The statute of limitations period determines the periods on which the tax authority can go back to review the information declared, and apply additional VAT assessments, penalties or interests.

The statute of limitations also determines the period a taxpayer can voluntarily correct any errors on past submissions, as well as deduct input VAT.

You can find an overview of the statute of limitations in Europe under the following link.

Tax Point Rules in Czech Republic

The tax point is the time when VAT becomes due. VAT due should be distinguished from VAT payable. VAT is due when the tax point occurs. VAT is payable between the day after the end of the reporting period and the due date to submit and pay the VAT return.

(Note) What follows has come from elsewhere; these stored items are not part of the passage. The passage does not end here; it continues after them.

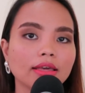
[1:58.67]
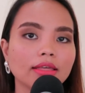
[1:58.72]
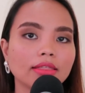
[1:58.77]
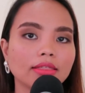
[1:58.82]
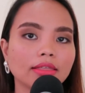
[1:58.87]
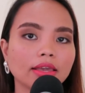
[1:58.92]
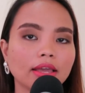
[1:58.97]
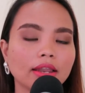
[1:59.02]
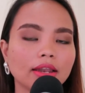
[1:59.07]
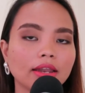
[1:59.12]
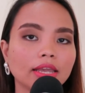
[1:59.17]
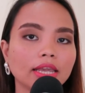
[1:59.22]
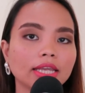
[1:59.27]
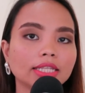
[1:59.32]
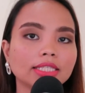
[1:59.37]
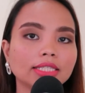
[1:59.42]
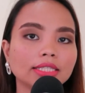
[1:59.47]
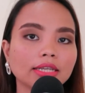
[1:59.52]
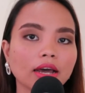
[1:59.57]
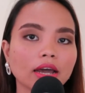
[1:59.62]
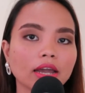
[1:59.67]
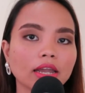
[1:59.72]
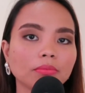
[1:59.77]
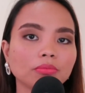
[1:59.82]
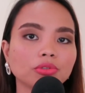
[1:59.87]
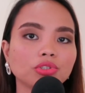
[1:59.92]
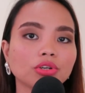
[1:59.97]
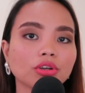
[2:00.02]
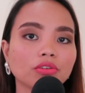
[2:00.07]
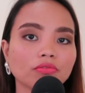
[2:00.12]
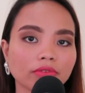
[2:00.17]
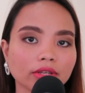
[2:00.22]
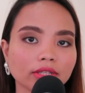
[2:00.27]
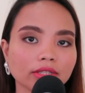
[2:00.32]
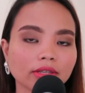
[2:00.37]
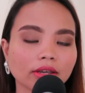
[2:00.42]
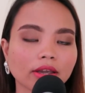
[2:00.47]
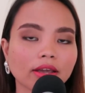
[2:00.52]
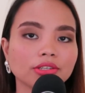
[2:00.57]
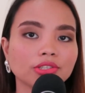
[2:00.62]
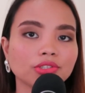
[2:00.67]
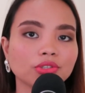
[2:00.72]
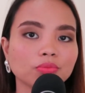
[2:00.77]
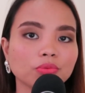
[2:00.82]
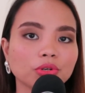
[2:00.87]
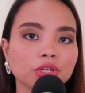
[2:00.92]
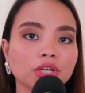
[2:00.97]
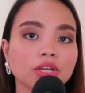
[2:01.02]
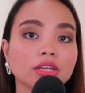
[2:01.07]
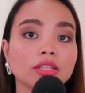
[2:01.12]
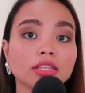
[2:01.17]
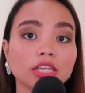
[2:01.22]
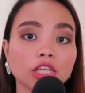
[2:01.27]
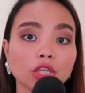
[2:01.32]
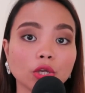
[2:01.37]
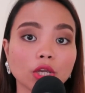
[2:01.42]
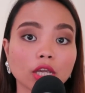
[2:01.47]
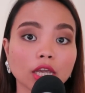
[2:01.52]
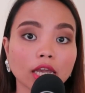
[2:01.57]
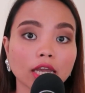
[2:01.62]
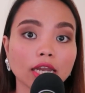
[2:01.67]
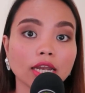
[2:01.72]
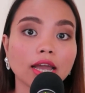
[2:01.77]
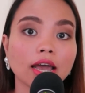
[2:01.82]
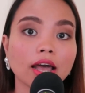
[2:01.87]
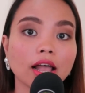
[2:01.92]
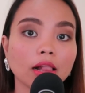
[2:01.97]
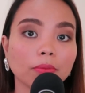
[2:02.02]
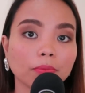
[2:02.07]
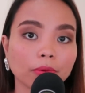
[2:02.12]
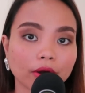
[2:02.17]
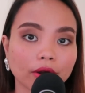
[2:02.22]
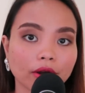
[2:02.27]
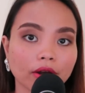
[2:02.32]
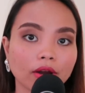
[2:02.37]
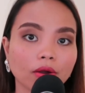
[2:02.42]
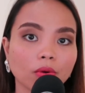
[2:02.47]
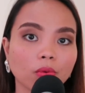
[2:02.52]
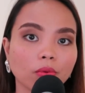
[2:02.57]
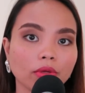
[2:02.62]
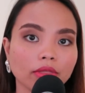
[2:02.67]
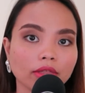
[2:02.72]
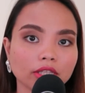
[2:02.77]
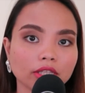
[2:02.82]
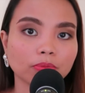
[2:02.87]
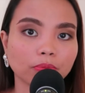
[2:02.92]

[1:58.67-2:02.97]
then it's time to convince the customer that you can help her with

  • General rule: When the supply of goods or services takes place, or by the date of payment, whichever occurs earlier. Particular rules apply to specific supplies of goods or services.
  • When it comes to services, the taxable transaction is considered to be made when supplied, or the date of issue of the invoice, with the exception of an installment or payment schedule, on the day that occurs earlier.
  • Advanced payments: Tax point is considered to have occurred when the advanced payment is received.
  • Continuous supplies: In the case of services taxable in Czech Republic and supplied for more than 12 calendar months, the liability to account for VAT arises, at the latest, on the last day of each calendar year following the calendar year in which the provision of the service has started. This provision does not apply in case of advanced payments, or in the case of heat, cooling, electricity and gas.
  • Intra-Community acquisitions and supplies: Tax point occurs on the invoice date or the 15th day of the month following the month in which the invoice was issued, whichever occurs earlier.
  • Import: Tax point occurs when the goods are imported according to the relevant import documents.